Baba had been a tea connoisseur, but had never been able to convert Brishti to his favorite drink after she moved away from home.  She became ‘my American Java girl’, as he jokingly called her.  But Brishti had brought back with her Baba’s favorite tea set.  She remembered him using it at teatime, twice every day -- in the morning and afternoon.  As an only child herself, Baba had been her friend and confidante.  From literature to politics, movies to monsoon storms, studies to sports, cooking at home to trying the most delectable Bengali appetizers (jalojog) and English pastries at unusual street eateries, Baba and Brishti often enjoyed long talks and fun discovery jaunts.  Tea was a constant that they shared on these delightful occasions.  Golden tea, black tea, milk tea, cardamom tea, ginger tea, turmeric tea, myriad varieties, hot and infused with earthy smell of the small terracotta cups they were served in.  Baba would elaborate on pairing the perfect flavor tea with Indian and English savories and sweets, much like pairing wine with entrees.  The tea set reminded her, of the stability, wit and unique courage of someone, from a previous generation, so many years ago.  Someone who had never backed away from an unknown ‘new normal’ the minute his much-loved daughter left her home, to continue her studies in a far-away country halfway around the world.  Her Baba!

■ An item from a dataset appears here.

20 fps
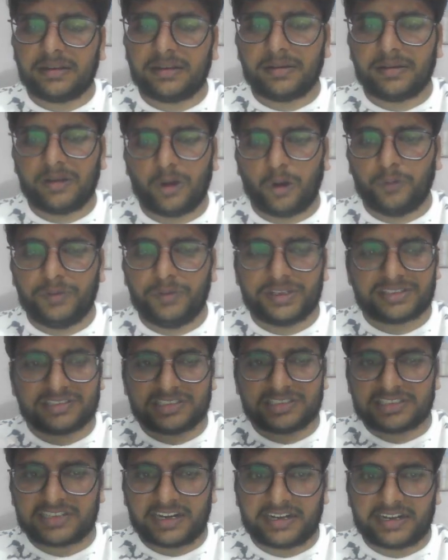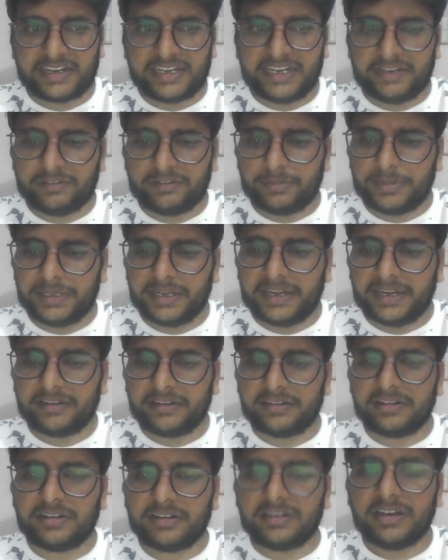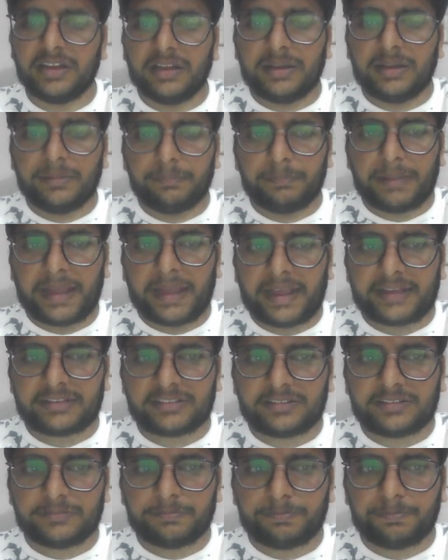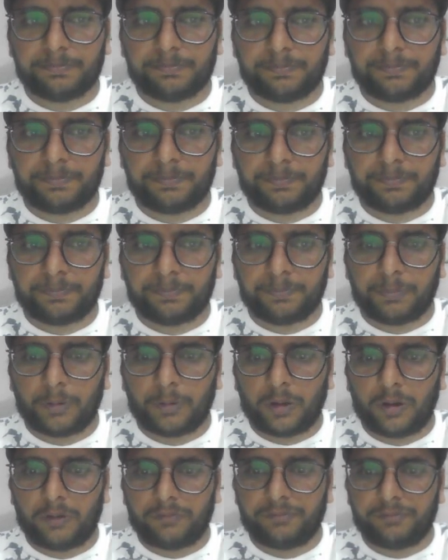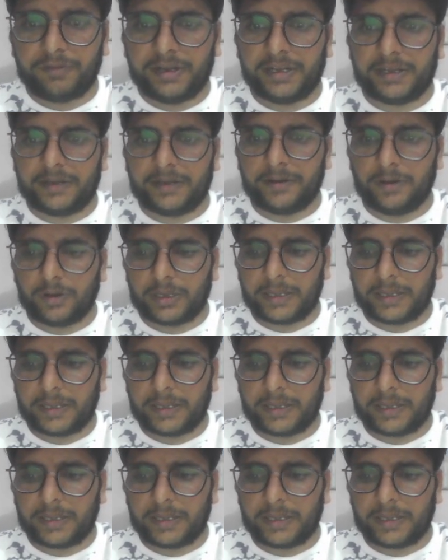obviously starting it will be greater, max profit. Okay,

On her return, she kept the tea set in her own dining room glass case, but never used it.  She preferred drinking her coffee black and strong from a large insulated mug, so it would stay warm at least half the day.  During this lockdown and working from home, Brishti decided to thoroughly clean her kitchen and dining room.  Reorganizing the glass case one evening, she suddenly came upon Baba’s tea set, tucked away all the way back in the bottom shelf.  Why not try tea as her morning beverage, instead of coffee, she thought. 

That’s why, Brishti was in her backyard today, enjoying tea, in Baba’s tea cup.  The sun peeked out again and the smell of freshly mown grass drifted in from across the fence.  She thought to herself: the latest way of moving away from current habits could just mean returning to long forsaken cherished ones.  It wouldn’t be giving up really, but getting back.  In fact, after the pandemic, she would also seriously look into registering her name back to Brishti, just like she was christened.  The thought gave her untold courage and hope.  Almost like returning to basics.  Strange maybe, and long ignored, but essential and meaningful now.  After all it takes a crisis to make us realize what truly matters.  Her new normal.